Forty-six patients with favorable risk AML were treated with HMA-VEN, including 26 (57%) with newly diagnosed (ND) and 20 (43%) with relapsed/refractory (R/R) AML (Table1). Ten (22%) patients had CBF, 21 (46%) had NPM1 mutations (NPM1m), and 13 (28%) had bi-allelic CEBPA mutations (CEBPAm). The median age was 70 years, and 54% were females. Patients with R/R AML were younger than ND patients (56 vs. 72 yrs, p=0.003). Twenty (44%) patients had secondary or therapy-related AML, including half of ND patients. The median lines of prior therapy were 2(1-4) in patients with R/R AML, including 6 (30%) who had failed prior allogeneic HCT. Eleven (24%) patients had received HMA prior to HMA-VEN therapy, including 1 patient in the ND cohort for prior MDS. Eleven (24%) patients received azacitidine in combination with VEN, while the rest (76%) of patients received decitabine, including 14 patients who received 10-day decitabine during the first cycle.

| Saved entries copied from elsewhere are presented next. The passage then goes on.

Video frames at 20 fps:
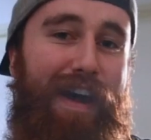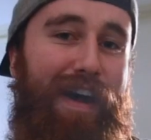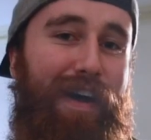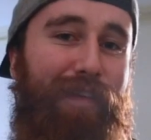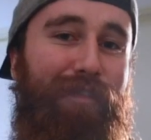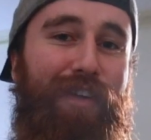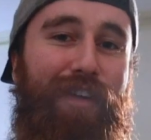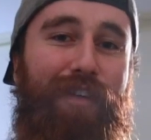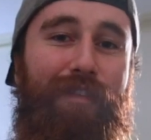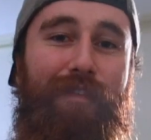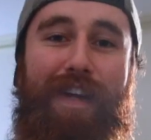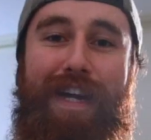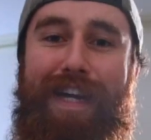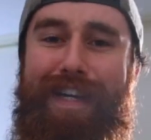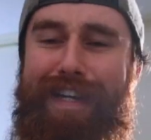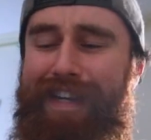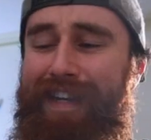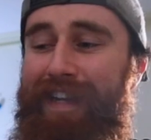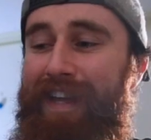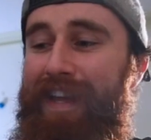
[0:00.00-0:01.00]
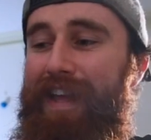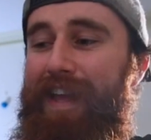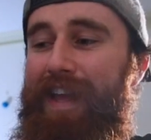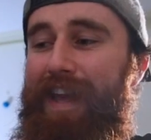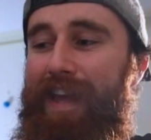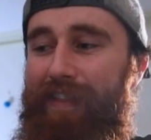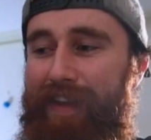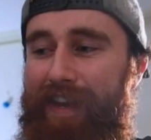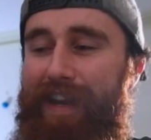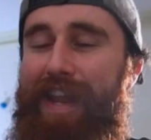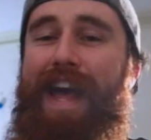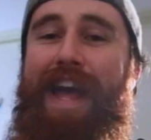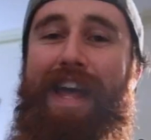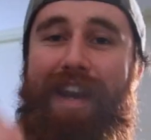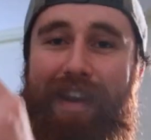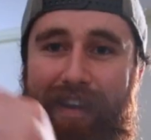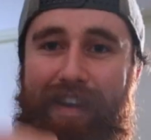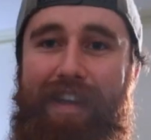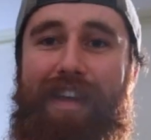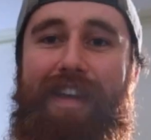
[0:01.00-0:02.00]
after you've cut it and then
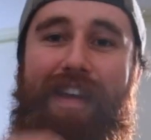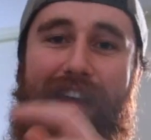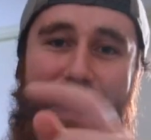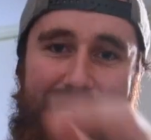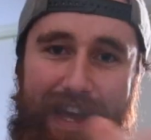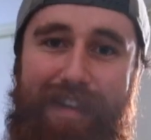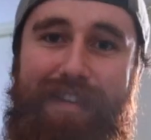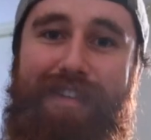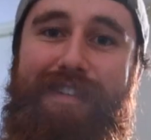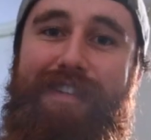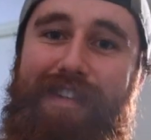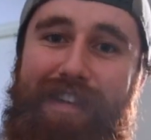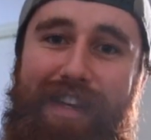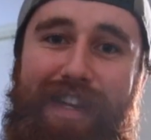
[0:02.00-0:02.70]
add each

The CR/CRi rate among the whole cohort was 80%, including 52% CR and 28% CRi. There was no statistically significant difference in CR/CRi rate between ND and R/R patients (88% vs. 70%, P =0.15). However, patients with history of prior HMA exposure had lower response rate compared to HMA-naïve patients (55% vs. 88%, p= 0.025). No difference in response was observed based on the favorable genetic alteration subgroups (80% in CBF vs. 86% in NPM1m vs. 77% in CEBPAm, p=0.44). Furthermore, no difference in response was observed according to patient age (p= 0.83), AML types (de novo vs. secondary; p= 0.47), prior transplant (p=1.00), or the type and schedule of HMA (P=0.66). Among the responders who had MRD assessment done (n= 26), 22 (85%) achieved MRD negativity by multicolor flow cytometry. Post response, 13 (35%) patients underwent allogeneic transplant consolidation. The median overall survival (OS) for the whole cohort was 18 months (12.5-NA). Median leukemia-free survival (LFS) was 13.2 months (7-20.2) for all responders, 11.2 months (1.7-NA) for ND responders, and 14.0 months (1-NA) for RR responders (p=0.986). The 30- and 60-day mortality for the whole cohort was 0% and 9%, respectively.

Conclusion:

In patients with favorable-risk AML, VEN-HMA combination is associated with a highly promising CR/CRi rate, with durable responses. The majority of responders achieved MRD negativity. Patients with prior use of HMA had lower response rate with VEN-HMA, nonetheless, over half of these patients responded despite most being treated in the R/R setting.